### EXERCISE
Please state how many lines below include the word "Video"; the reply should be the number only.

Start of Block

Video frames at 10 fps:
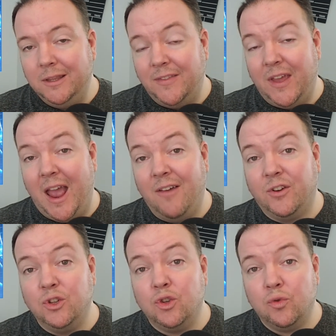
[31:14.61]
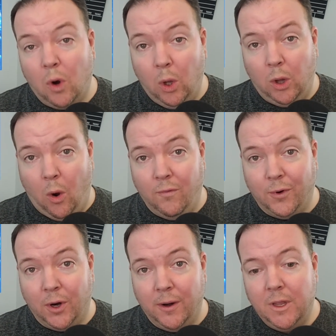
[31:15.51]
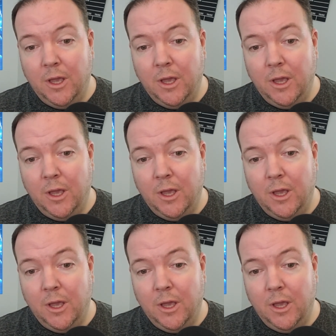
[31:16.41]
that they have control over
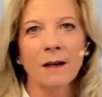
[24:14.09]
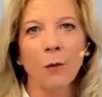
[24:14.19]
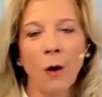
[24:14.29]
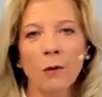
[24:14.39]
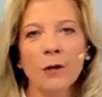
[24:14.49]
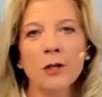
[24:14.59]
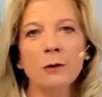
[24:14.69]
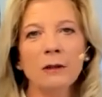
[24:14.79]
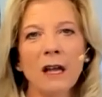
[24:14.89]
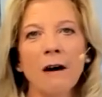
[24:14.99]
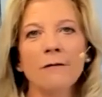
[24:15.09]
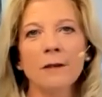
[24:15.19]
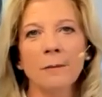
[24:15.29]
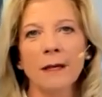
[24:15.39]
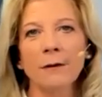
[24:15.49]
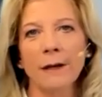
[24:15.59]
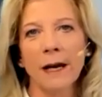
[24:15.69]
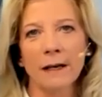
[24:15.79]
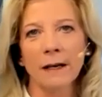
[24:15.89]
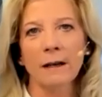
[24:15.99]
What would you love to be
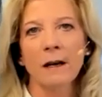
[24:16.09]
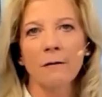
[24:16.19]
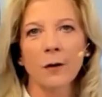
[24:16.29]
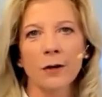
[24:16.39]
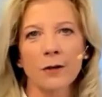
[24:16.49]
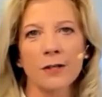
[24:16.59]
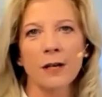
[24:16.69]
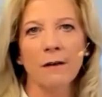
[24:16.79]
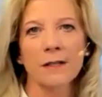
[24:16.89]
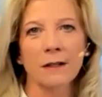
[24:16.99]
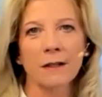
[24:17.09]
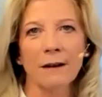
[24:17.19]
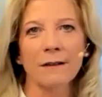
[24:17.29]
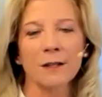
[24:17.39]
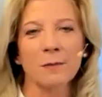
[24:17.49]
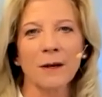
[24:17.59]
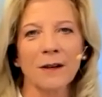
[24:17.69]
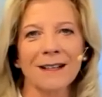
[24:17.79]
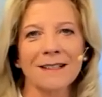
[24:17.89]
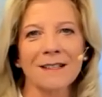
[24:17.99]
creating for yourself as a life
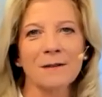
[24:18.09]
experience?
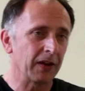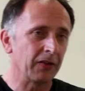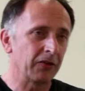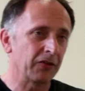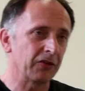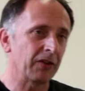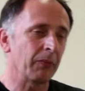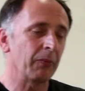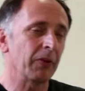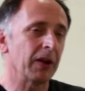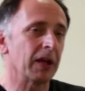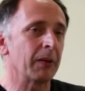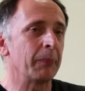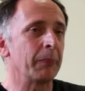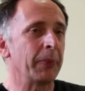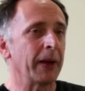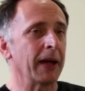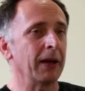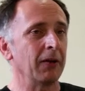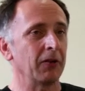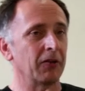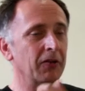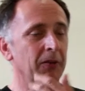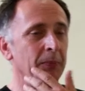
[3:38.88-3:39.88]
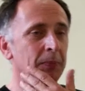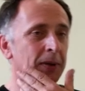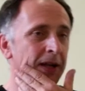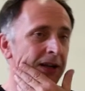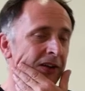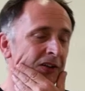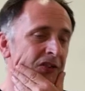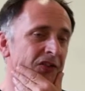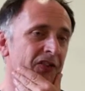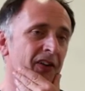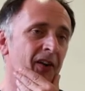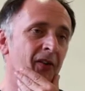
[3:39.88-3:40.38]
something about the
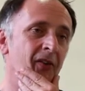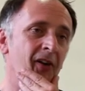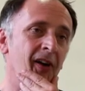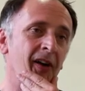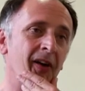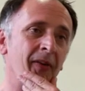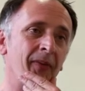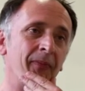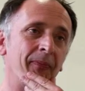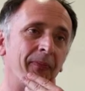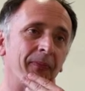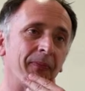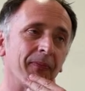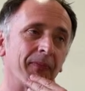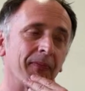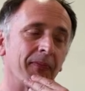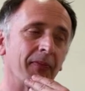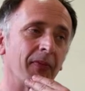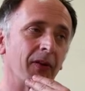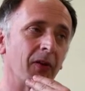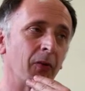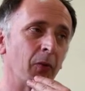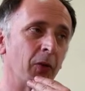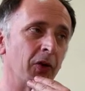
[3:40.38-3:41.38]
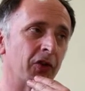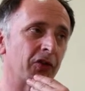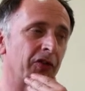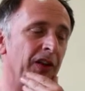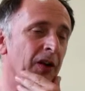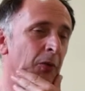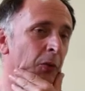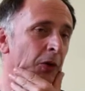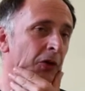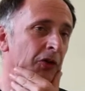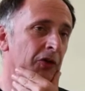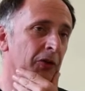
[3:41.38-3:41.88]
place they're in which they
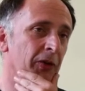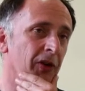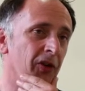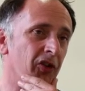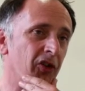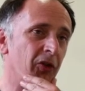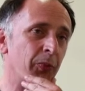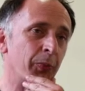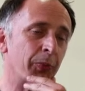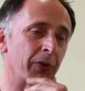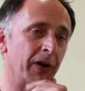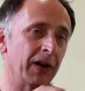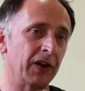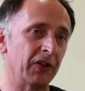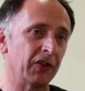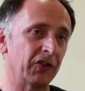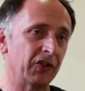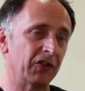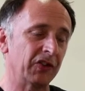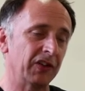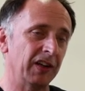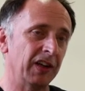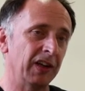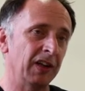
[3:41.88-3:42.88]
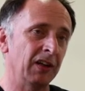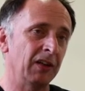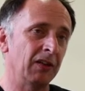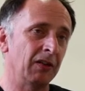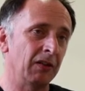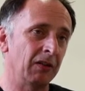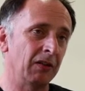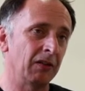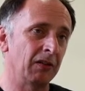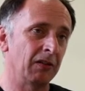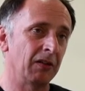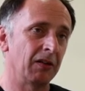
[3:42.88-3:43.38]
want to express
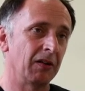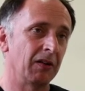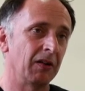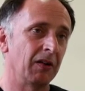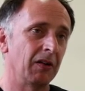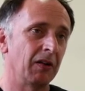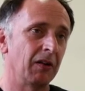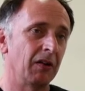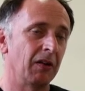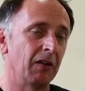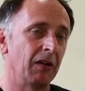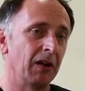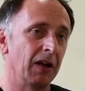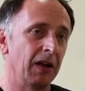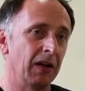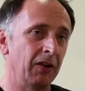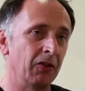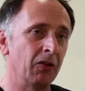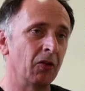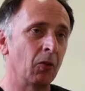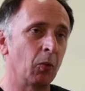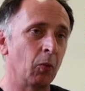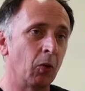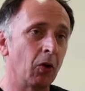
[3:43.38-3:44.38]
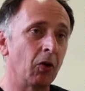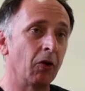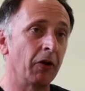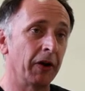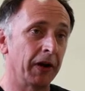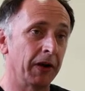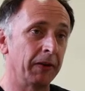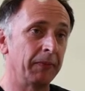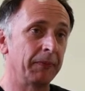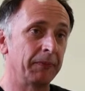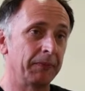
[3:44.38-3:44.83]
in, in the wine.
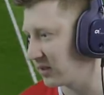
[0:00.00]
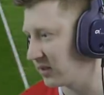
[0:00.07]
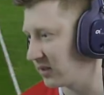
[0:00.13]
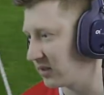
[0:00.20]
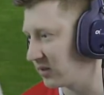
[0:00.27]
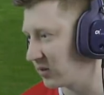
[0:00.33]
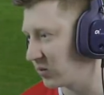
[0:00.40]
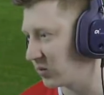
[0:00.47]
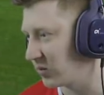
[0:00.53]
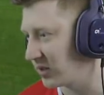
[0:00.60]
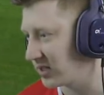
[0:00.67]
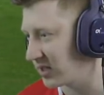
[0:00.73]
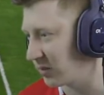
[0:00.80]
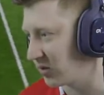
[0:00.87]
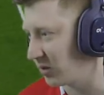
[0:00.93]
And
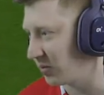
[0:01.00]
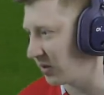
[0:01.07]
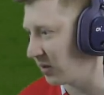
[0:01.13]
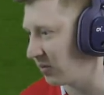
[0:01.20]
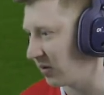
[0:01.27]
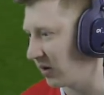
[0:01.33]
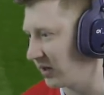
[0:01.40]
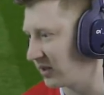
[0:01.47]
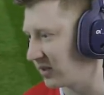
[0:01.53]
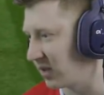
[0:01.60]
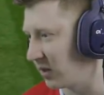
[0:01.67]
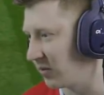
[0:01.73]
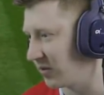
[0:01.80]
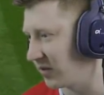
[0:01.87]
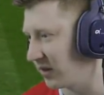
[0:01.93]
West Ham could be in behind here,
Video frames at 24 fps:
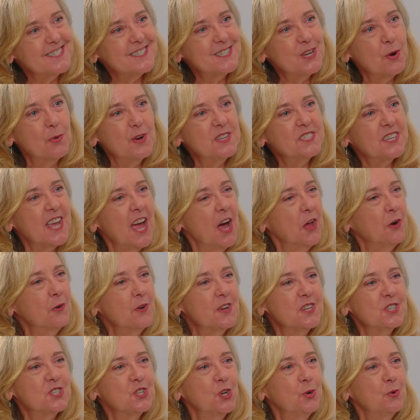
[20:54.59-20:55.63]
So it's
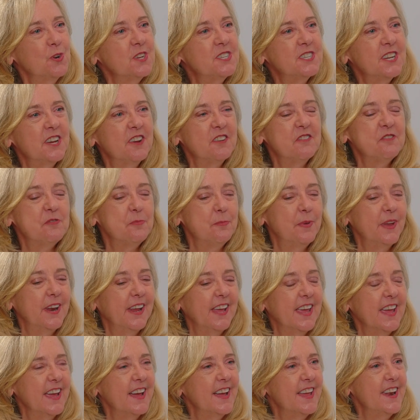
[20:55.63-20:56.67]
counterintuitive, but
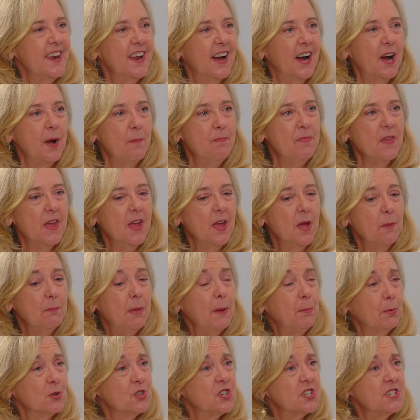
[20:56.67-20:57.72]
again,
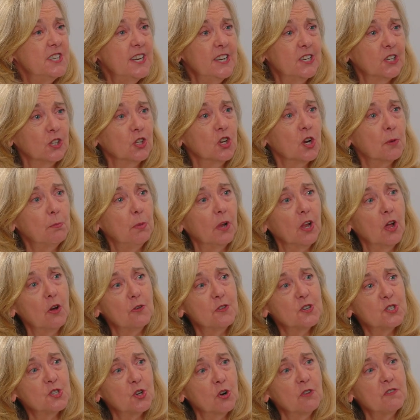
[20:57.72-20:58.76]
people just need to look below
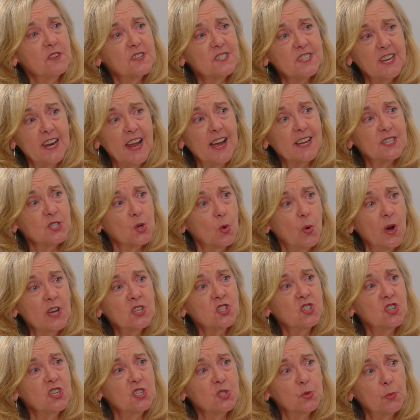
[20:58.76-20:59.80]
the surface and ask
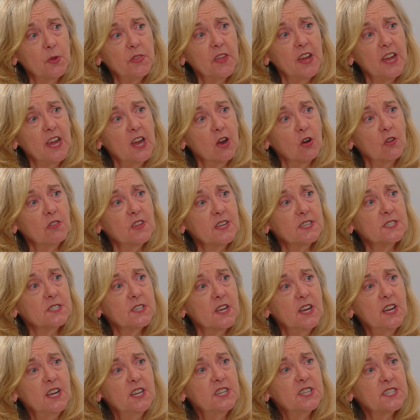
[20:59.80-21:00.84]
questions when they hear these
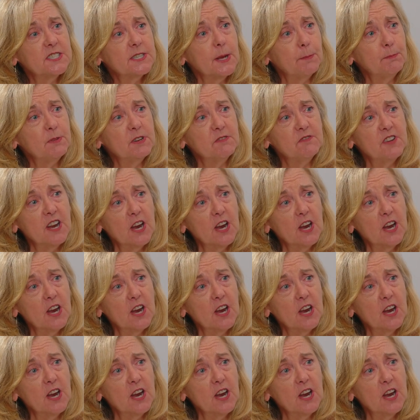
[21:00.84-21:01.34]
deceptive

End of Block

### RESPONSE TO THIS TASK
2